7. Tout arrêt de la chambre de l'instruction doit comporter les motifs propres à justifier la décision et répondre aux articulations essentielles des mémoires des parties. L'insuffisance ou la contradiction des motifs équivaut à leur absence.
8. Pour écarter le moyen de nullité tiré du défaut d'habilitation de l'officier de police judiciaire ayant fait usage d'un logiciel de rapprochement judiciaire, l'arrêt attaqué énonce qu'il résulte du procès-verbal de saisine et direction d'enquête dressé le 20 juillet 2022 par M. [Ab] [H], officier de police judiciaire, consécutif à la réception de la commission rogatoire du magistrat instructeur, que, d'une part, « toutes les consultations des différents fichiers automatisés le seront par des agents expressément habilités », d'autre part, les enquêteurs sont « autorisés par le magistrat mandant à l'utilisation de tous les logiciels de rapprochement conformément aux dispositions des articles 230-22 du code de procédure pénale ».
9. Les juges en déduisent que la production de l'habilitation ne saurait être exigée en original, son existence étant établie et non contestable.
10. Ils ajoutent que si le procès-verbal d'investigations rédigé par M. [H] le 5 mai 2022, pendant l'enquête préliminaire, fait état de l'autorisation du magistrat du parquet sans mentionner d'habilitation, cet officier de police judiciaire a ultérieurement, en tant que chef d'enquête, certifié l'habilitation des militaires devant se servir de ce logiciel.
11. En se déterminant ainsi, par des motifs qui ne mettent pas la Cour de cassation en mesure de s'assurer que M. [H] était expressément et personnellement habilité à la consultation d'un logiciel de rapprochement quand il a rédigé le procès-verbal du 5 mai 2022, la chambre de l'instruction, à qui il appartenait le cas échéant d'ordonner un supplément d'information aux fins de vérifier la réalité de cette habilitation, n'a pas justifié sa décision.

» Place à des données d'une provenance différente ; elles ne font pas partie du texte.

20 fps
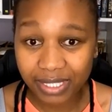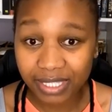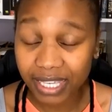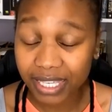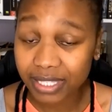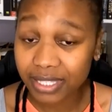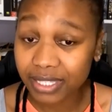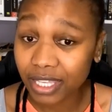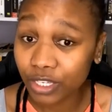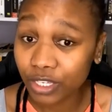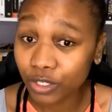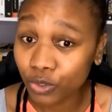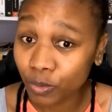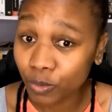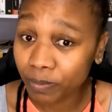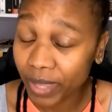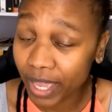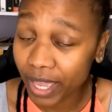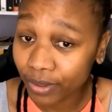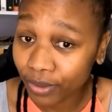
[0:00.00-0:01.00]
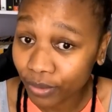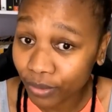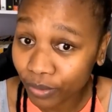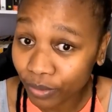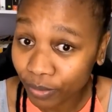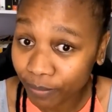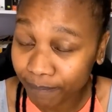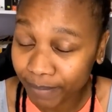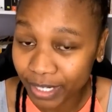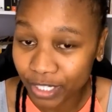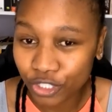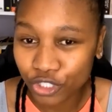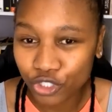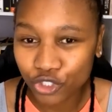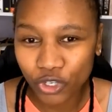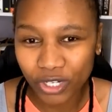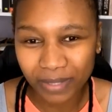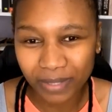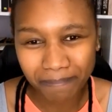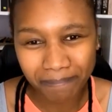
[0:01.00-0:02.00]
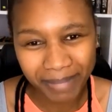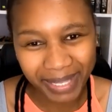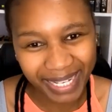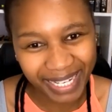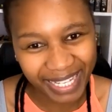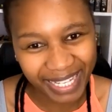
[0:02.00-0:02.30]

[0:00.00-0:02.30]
they do pay you, but it's not millions.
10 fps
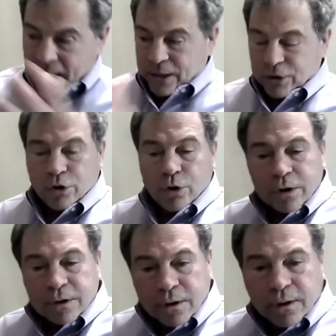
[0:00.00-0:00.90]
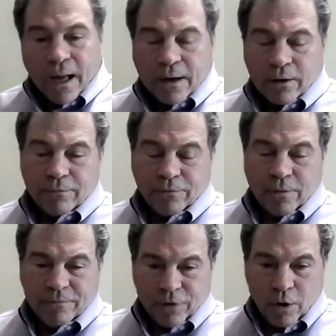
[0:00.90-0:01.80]
I took the letter
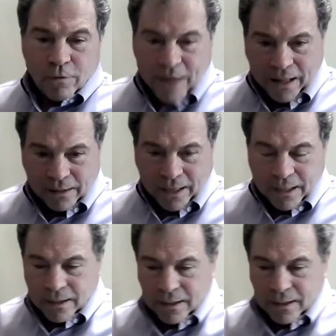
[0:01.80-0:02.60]
from Flo Valley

12. La cassation est par conséquent encourue de ce chef.
Portée et conséquences de la cassation
13. La cassation à intervenir ne concerne que les dispositions ayant rejeté la demande d'annulation des pièces relatives à l'usage du logiciel de rapprochement judiciaire ATRT. Les autres dispositions seront donc maintenues.
PAR CES MOTIFS, la Cour :
CASSE et ANNULE l'arrêt susvisé de la chambre de l'instruction de la cour d'appel de Nîmes, en date du 11 juin 2024, mais en ses seules dispositions ayant rejeté la demande d'annulation des pièces relatives à l'usage du logiciel de rapprochement judiciaire ATRT, toutes autres dispositions étant expressément maintenues ;
Et pour qu'il soit à nouveau jugé, conformément à la loi, dans les limites de la cassation ainsi prononcée,
RENVOIE la cause et les parties devant la chambre de l'instruction de la cour d'appel de Montpellier, à ce désignée par délibération spéciale prise en chambre du conseil ;
ORDONNE l'impression du présent arrêt, sa transcription sur les registres du greffe de la chambre de l'instruction de la cour d'appel de Nîmes et sa mention en marge ou à la suite de l'arrêt partiellement annulé ;
Ainsi fait et jugé par la Cour de cassation, chambre criminelle, et prononcé par le président en son audience publique du premier avril deux mille vingt-cinq.